Can Teeth Heal Themselves?
In order to find out can teeth heal themselves, inspired by Price’s approach, two of his colleagues set out to test whether his diet would work to reverse tooth decay in a set of children between the ages of five and six. One of the researchers was May Mellanby, whose husband discovered that the primary cause of the bone condition Rickets was due to vitamin D deficiency. With her husband’s work, Price’s idea of vitamin deficiency leading to tooth decay, probably made perfect sense.
The two launched a clinical study to test the theory, Can teeth heal themselves, which was eventually published in the British Medical Journal. Of the children in the group, all showed fully erupted or badly formed teeth with dental caries (cavities). They recorded the degree of hardness of the children’s teeth as well as other qualities they would measure after changing their diets.
By strictly controlling the children’s diets, much to their chagrin, they transitioned them from cereal-rich, to vitamin D and calcium-rich foods for a period of six months. They found that there was an arrest in the development of new and existing caries and even found in some cases a re-mineralization of teeth.
They also saw that on average, there were 4.7 teeth per child that showed signs of arrest in existing caries. Their study noticed that oatmeal was a specific contributor in the cereal category, which was a major staple of the children’s diets. Mellanby and her colleague conceded that their study was done on bed-ridden children who were not active, making it easier to feed them a carbohydrate-restricted diet. They said that for healthy children, completely cutting out carbs wasn’t necessary, but restricting them could have a significant impact on healthy teeth, prodding the concept Can teeth heal themselves.
So, can teeth heal themselves? The answer is yes, through an integrative approach found in this style of holistic dentistry. Is it for everyone? No, the diet should be tailored to those who need it, want it, or can handle it.
And this is certainly not a call to abandon modern dental practices, though some aren’t comfortable with the abundant use of fluoride and other metals that are commonly used. But if anything, whether one embraces Price’s diet and the potential benefits it could deliver, it’s at least prudent to have a conscious, healthy diet for not just oral hygiene, but overall health as well.
Price’s Holistic Dentistry
This diet was created by Weston Price, founder of the National Dental Association and pioneer in holistic dentistry. The concept of holistic dentistry isn’t a complete abandonment of modern dental hygiene practices, but rather it focuses on dental hygiene in the context of one’s overall health.
Price travelled all over the world visiting remote tribes in far-flung locations, from Aboriginals, to Eskimos, and Native Americans.
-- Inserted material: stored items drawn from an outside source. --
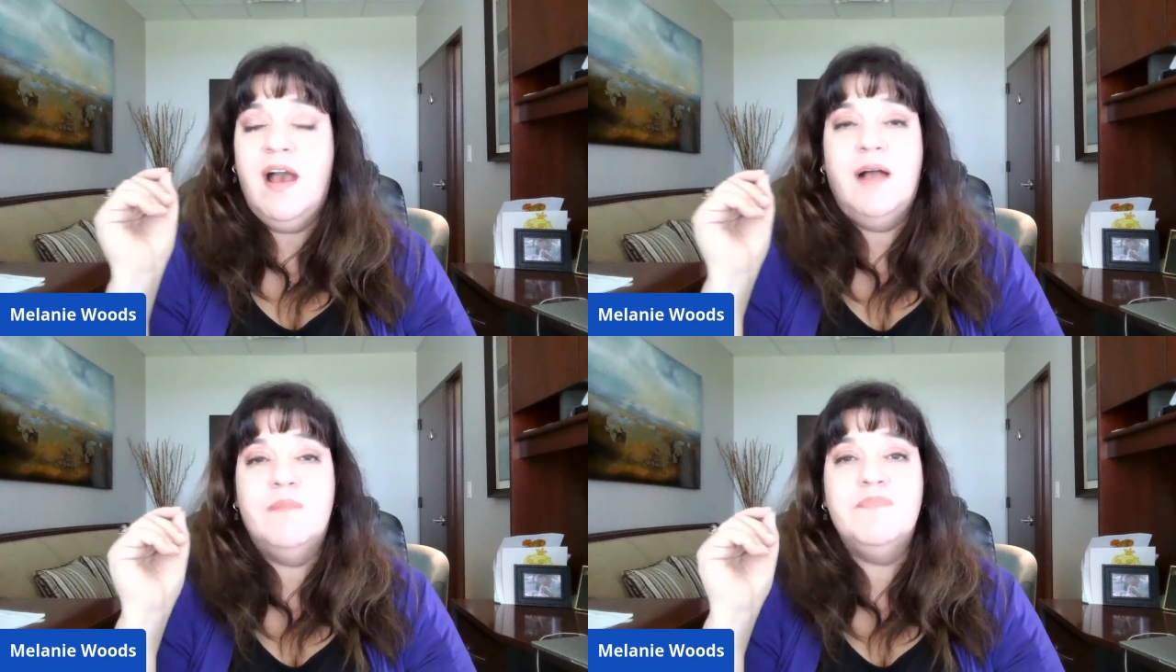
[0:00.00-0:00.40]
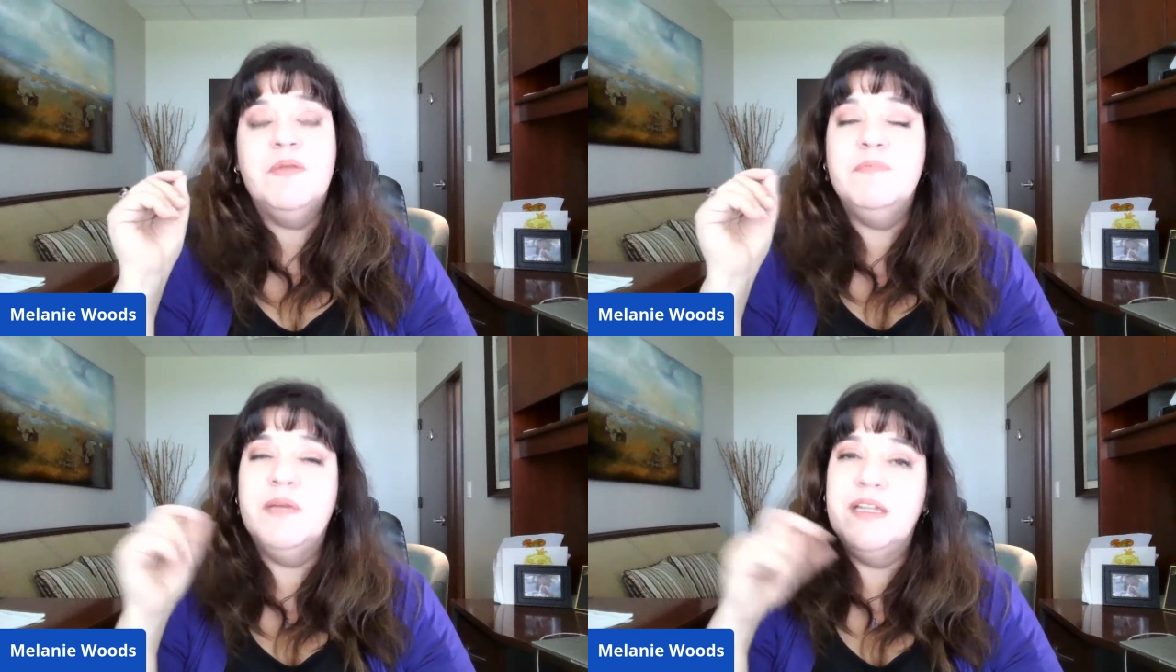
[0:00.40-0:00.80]
Um,
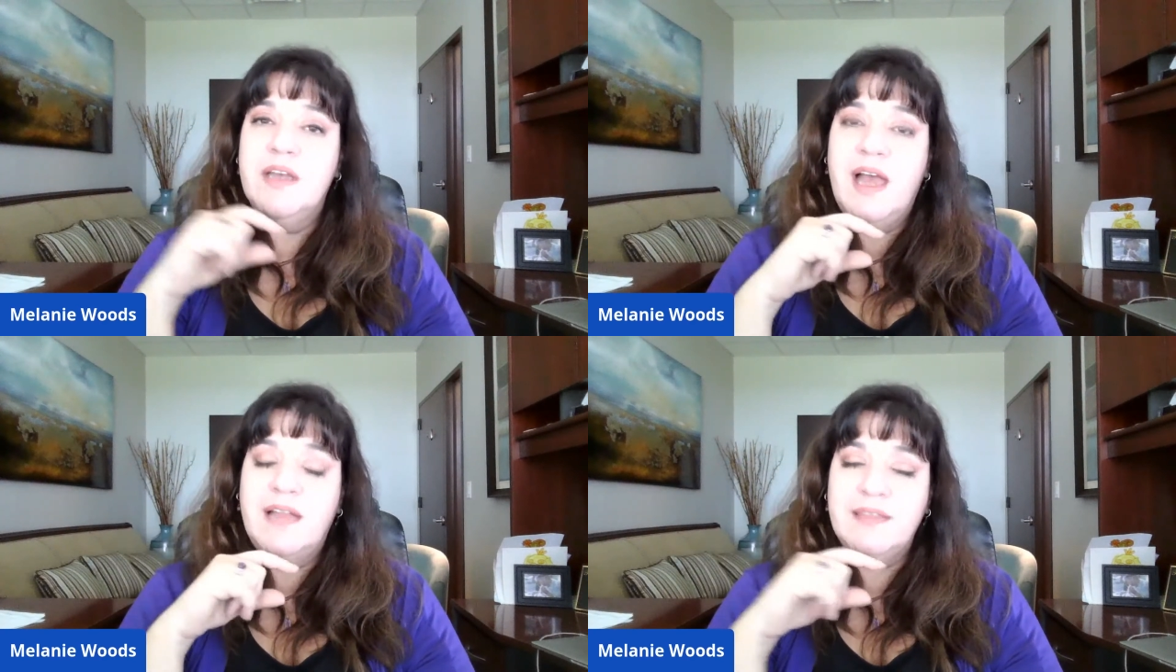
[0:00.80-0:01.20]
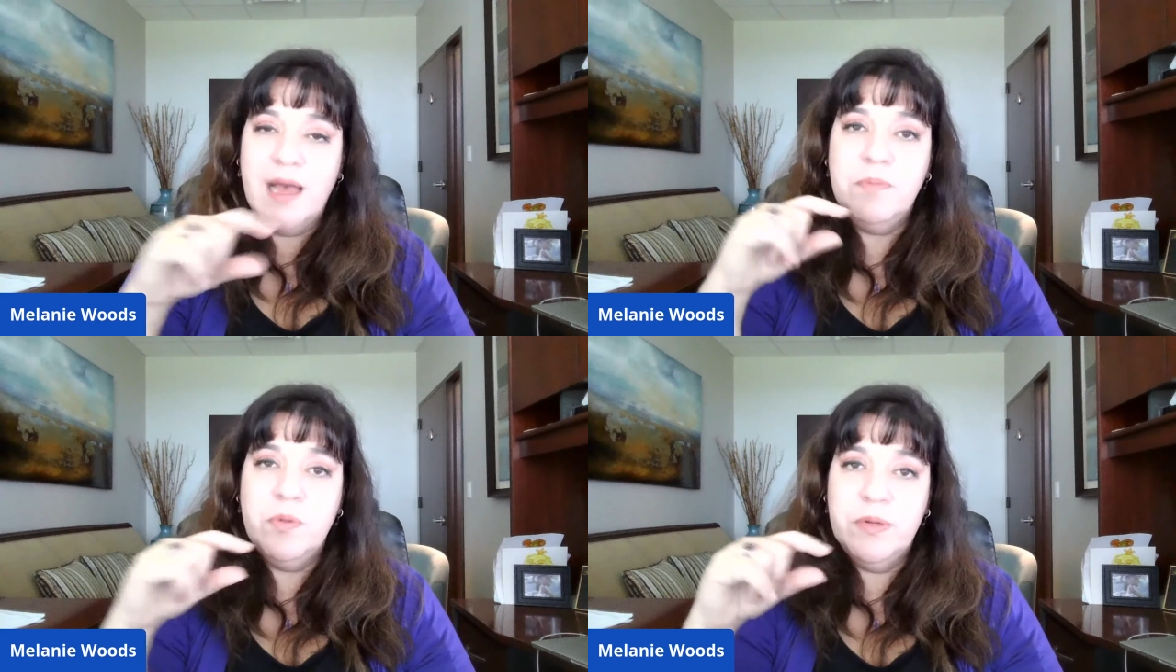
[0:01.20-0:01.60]
but at
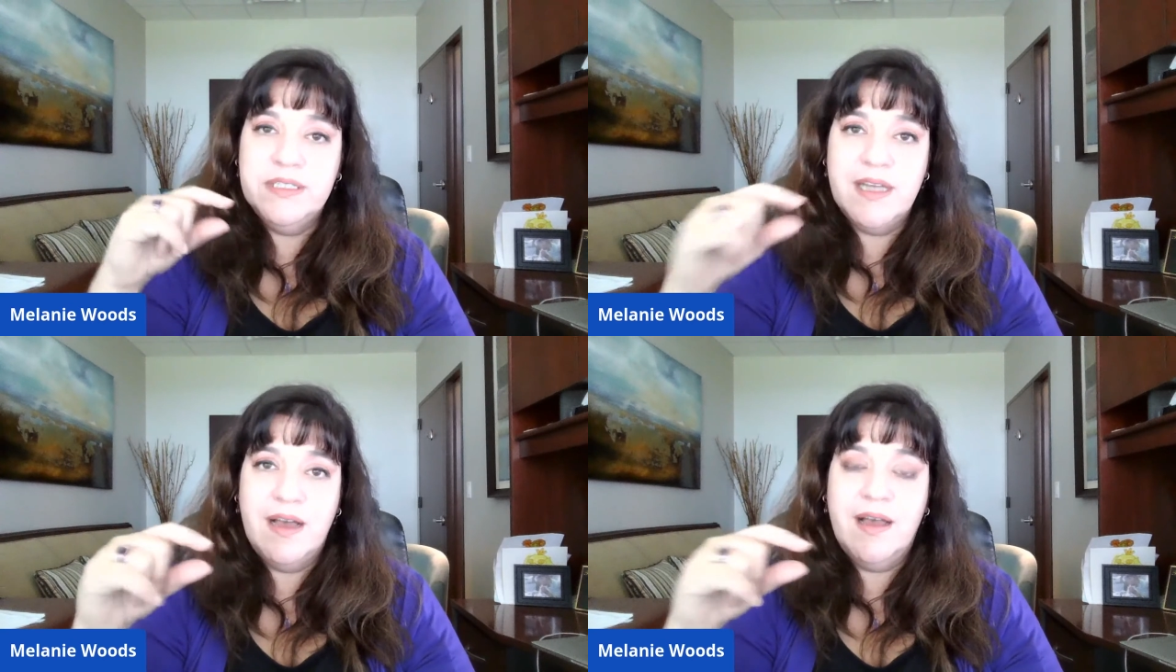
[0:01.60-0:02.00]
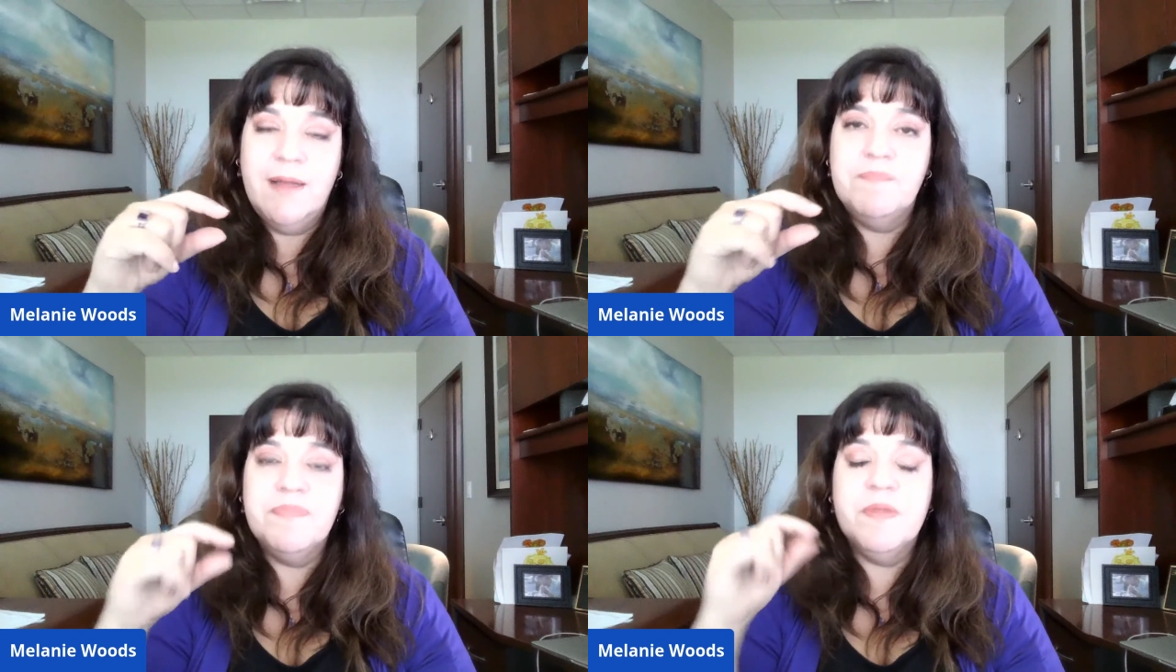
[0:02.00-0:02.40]
that point in time,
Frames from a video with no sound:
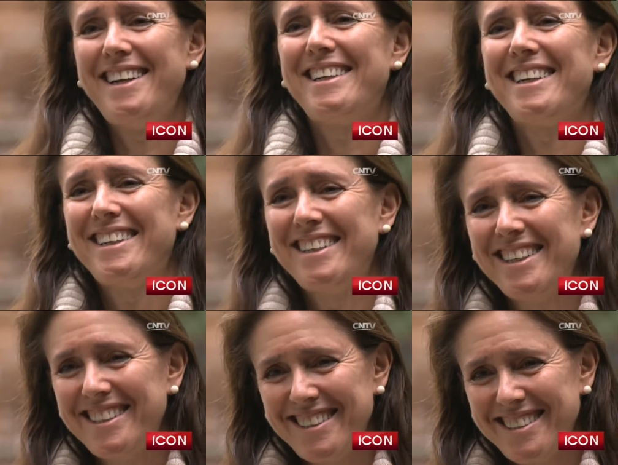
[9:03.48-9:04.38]
You have
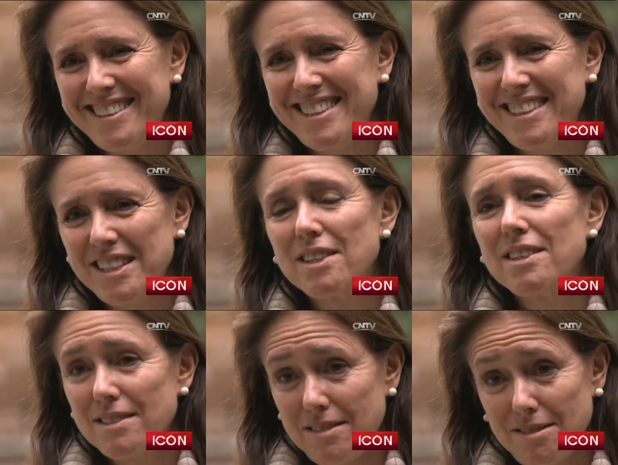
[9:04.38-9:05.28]
Mulan,
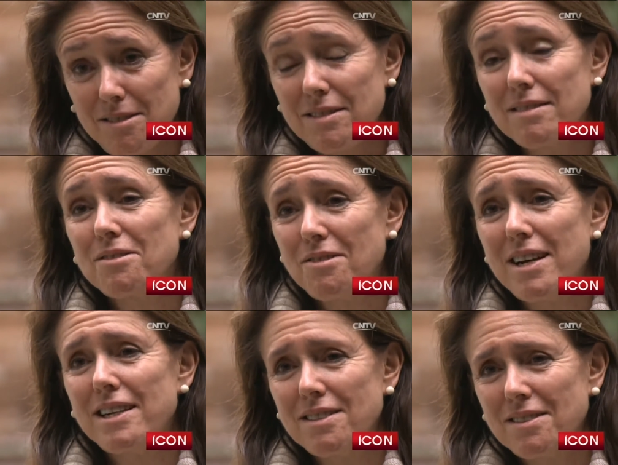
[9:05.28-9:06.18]
Hollywood production,
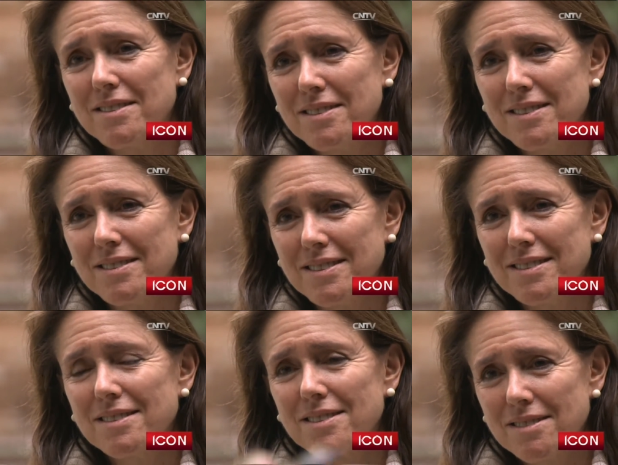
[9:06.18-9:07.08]
right. and you have all
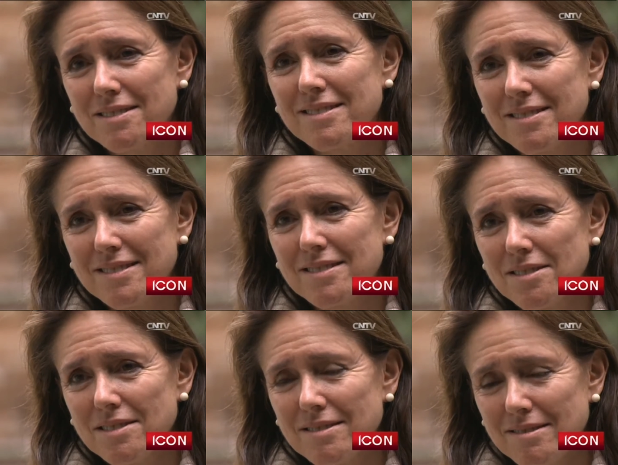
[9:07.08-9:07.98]
these elements,
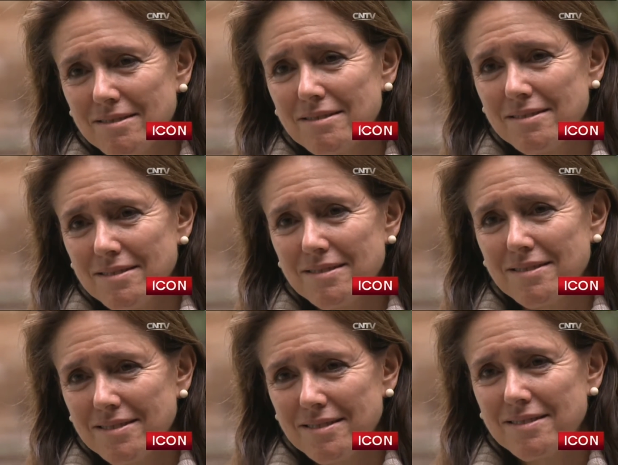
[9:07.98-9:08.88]
a foreign
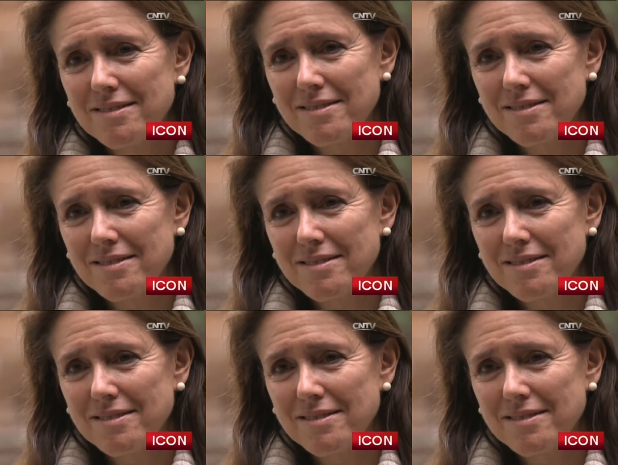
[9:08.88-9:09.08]
production.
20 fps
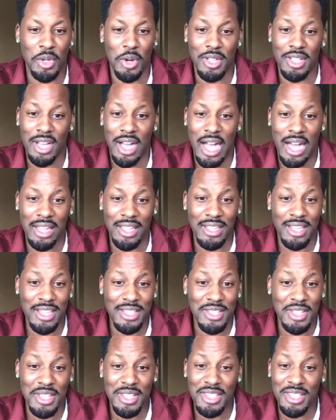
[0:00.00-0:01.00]
enjoy the
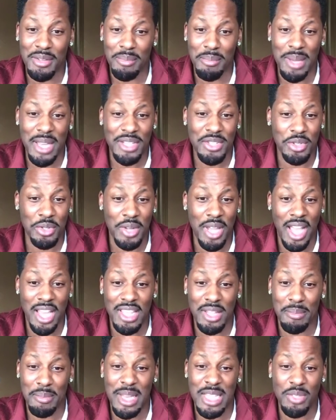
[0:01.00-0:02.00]
holiday season the best
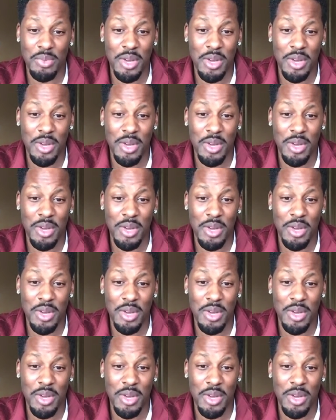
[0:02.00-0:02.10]
you can,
He noticed that these indigenous people all had one thing in common; surprisingly healthy teeth. Price found that tooth decay was rare in these cultures and formative issues like crowding and misalignment were non-existent.
Price quickly attributed this to their non-westernized diet that often included fatty meats, fish, dairy and butter. He wasn’t pointing to a hyper-specific diet, instead it was a lack of the aforementioned elements of the westernized diet.
When indigenous people were introduced to the western diet, they soon experienced the same dental ailments that we are all so accustomed to. Price used these learnings to create a holistic approach of integrative dentistry.
The paleo diet that has become so trendy lately, is very similar to Price’s diet and may have even been inspired by it. Though the Weston Price Foundation points out that paleo is distinctly different from Price’s diet and avoids the key foods it intended to bolster.
Can teeth heal themselves?
Weston Price’s diet primarily considers fat and butter to be two ingredients that should be consumed regularly and liberally, while the paleo diet focuses on lean meats, no fat, and no butter. Where the two converge is in their aversion to grains and legumes, due to their high levels of phytates.
But while paleo is strictly no grains, Price’s diet concedes that grains, legumes, nuts and plants can be prepared in a way that neutralizes those phytates, before they neutralize the nutrients in your stomach. Price’s diet also promotes the consumption of lacto-fermented foods, especially vegetables as this is one method of prep that can limit or neutralize phytates; and it’s good for your gut microbiome.
While a large part of Price’s diet advocates the consumption of butter and milk, dairy intolerance is a pretty common modern malady. An acceptable alternative is ghee, or clarified butter. Ghee is essentially butter with the dairy solids removed and is high in calories and fat, but has no carbs or sugars – ideal for Price’s diet. Also found in butter and Ghee is Vitamin k2, a nutrient that has been labelled Activator X. Price’s diet touts the benefits of water-soluble and fat-soluble vitamins and k2 is very much a fat-soluble vitamin. The diet recommends a tablespoon or more of ghee or butter every day to attain this vitamin that can activate tooth mineralization.